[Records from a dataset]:
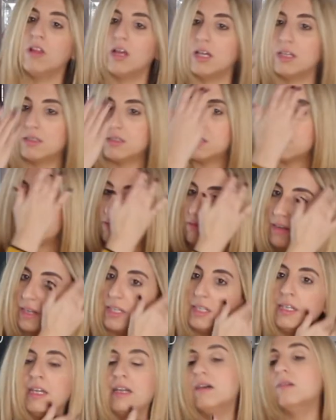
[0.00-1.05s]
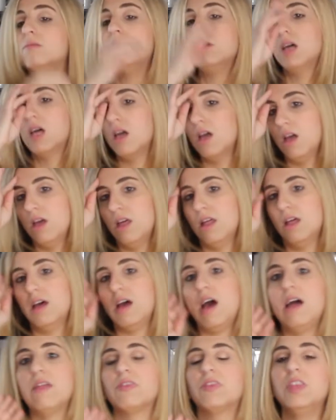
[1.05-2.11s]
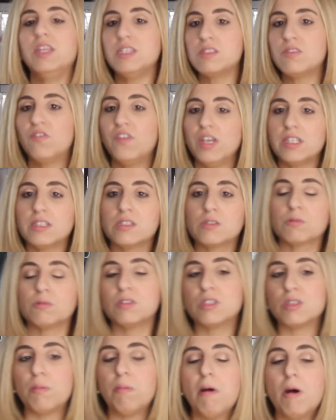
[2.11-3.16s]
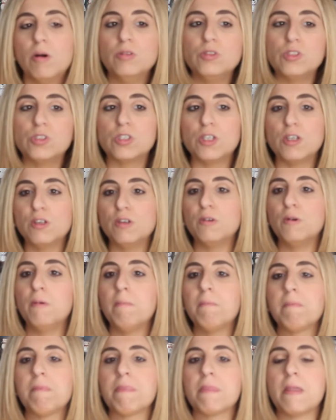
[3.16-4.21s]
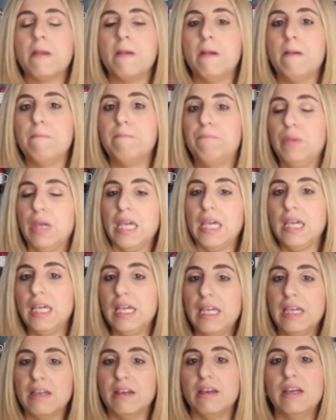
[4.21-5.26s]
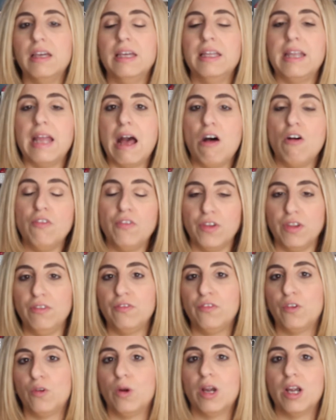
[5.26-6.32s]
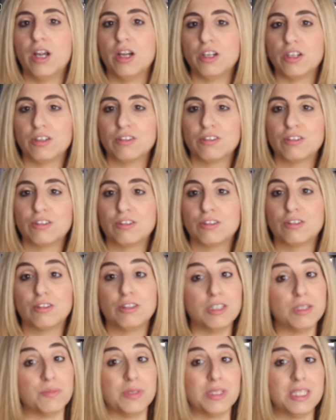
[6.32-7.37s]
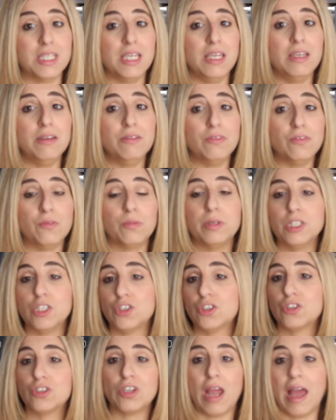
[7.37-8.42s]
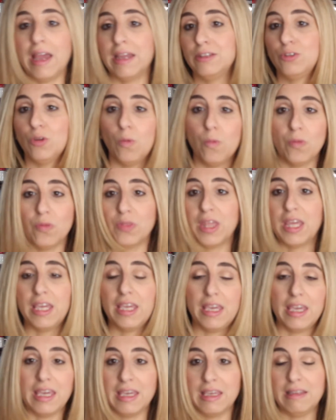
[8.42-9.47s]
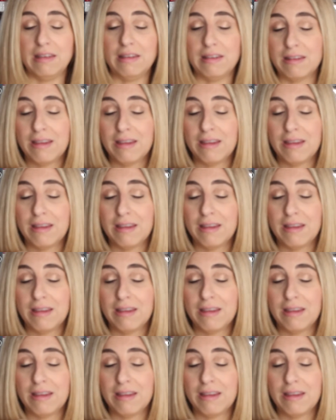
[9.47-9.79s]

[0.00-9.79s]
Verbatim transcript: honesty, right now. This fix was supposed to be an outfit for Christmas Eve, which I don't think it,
==
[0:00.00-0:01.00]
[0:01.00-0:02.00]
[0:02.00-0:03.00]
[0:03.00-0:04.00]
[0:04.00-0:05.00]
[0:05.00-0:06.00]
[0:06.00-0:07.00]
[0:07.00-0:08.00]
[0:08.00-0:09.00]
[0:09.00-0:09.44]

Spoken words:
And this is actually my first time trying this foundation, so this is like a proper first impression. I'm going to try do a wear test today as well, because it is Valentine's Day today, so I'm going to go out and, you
---
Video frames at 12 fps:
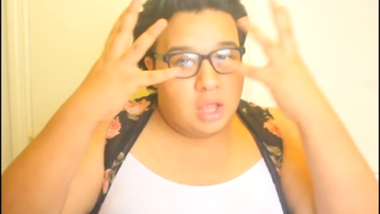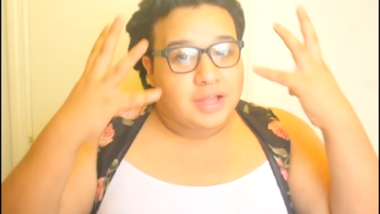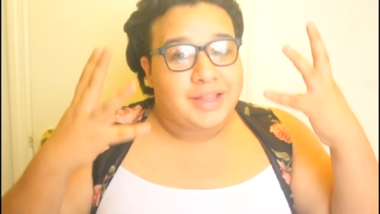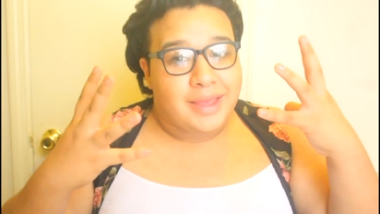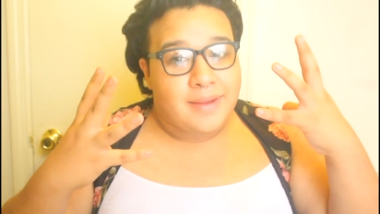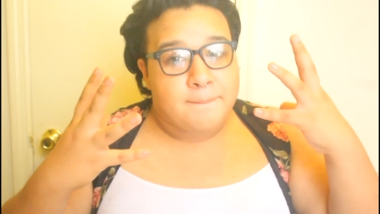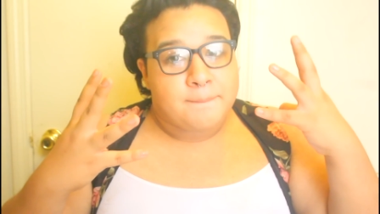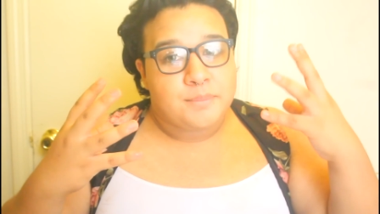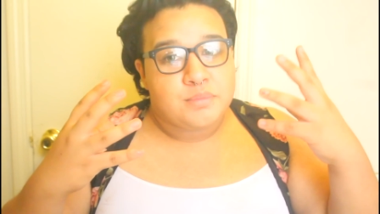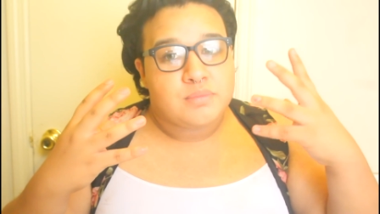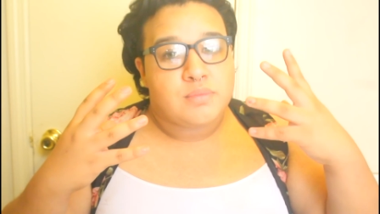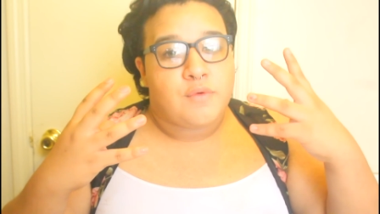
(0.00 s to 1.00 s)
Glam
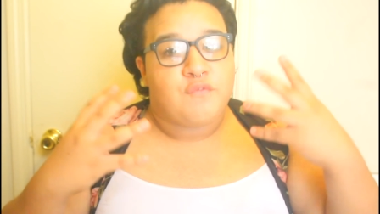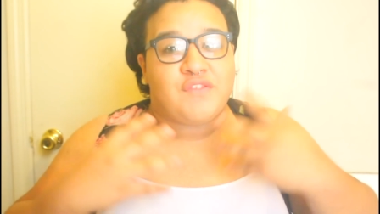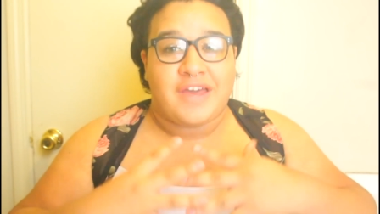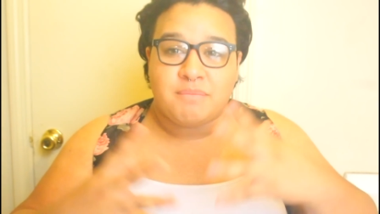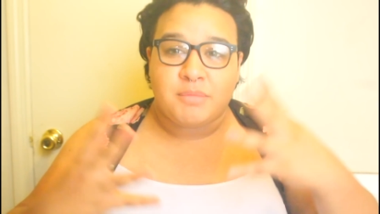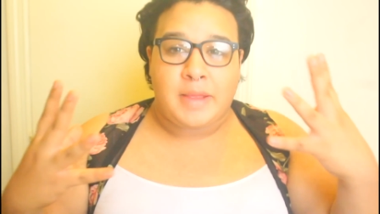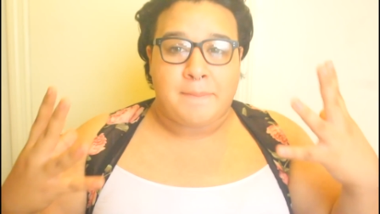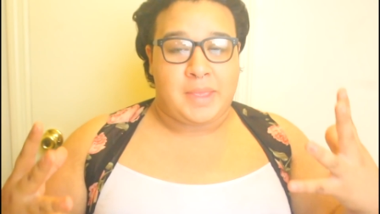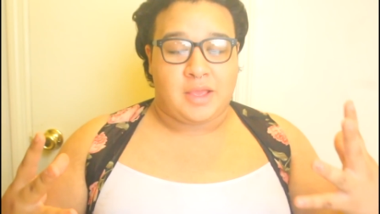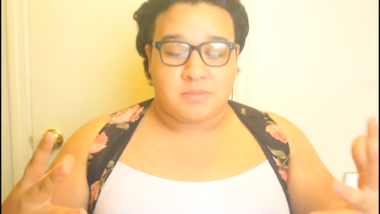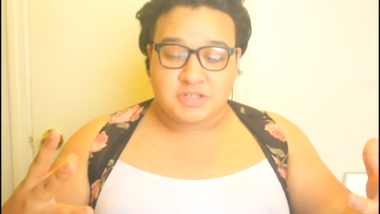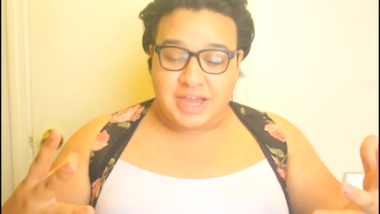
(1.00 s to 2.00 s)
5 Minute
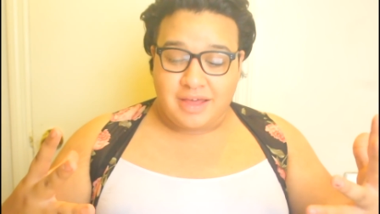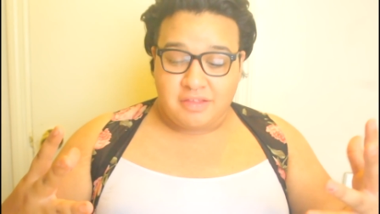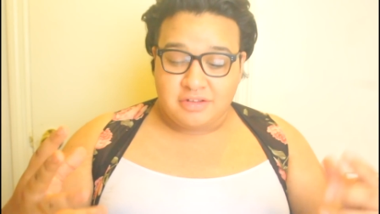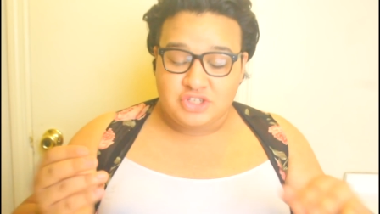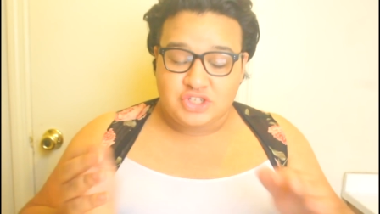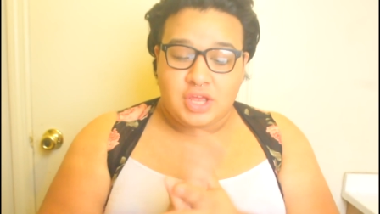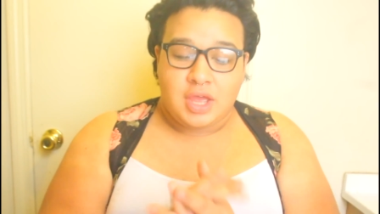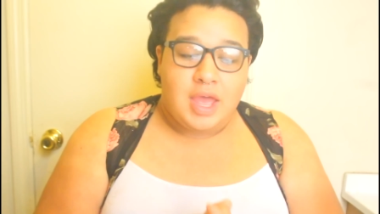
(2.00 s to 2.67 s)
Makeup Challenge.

[What the exercise asks]:
Beginning with the line above that has "[6.32-7.37s]" and going on through the line that has "Verbatim transcript: honesty, right", retype every line exactly and add nothing else; drop the pictures.

[Answer to the exercise]:
[6.32-7.37s]
[7.37-8.42s]
[8.42-9.47s]
[9.47-9.79s]

[0.00-9.79s]
Verbatim transcript: honesty, right now. This fix was supposed to be an outfit for Christmas Eve, which I don't think it,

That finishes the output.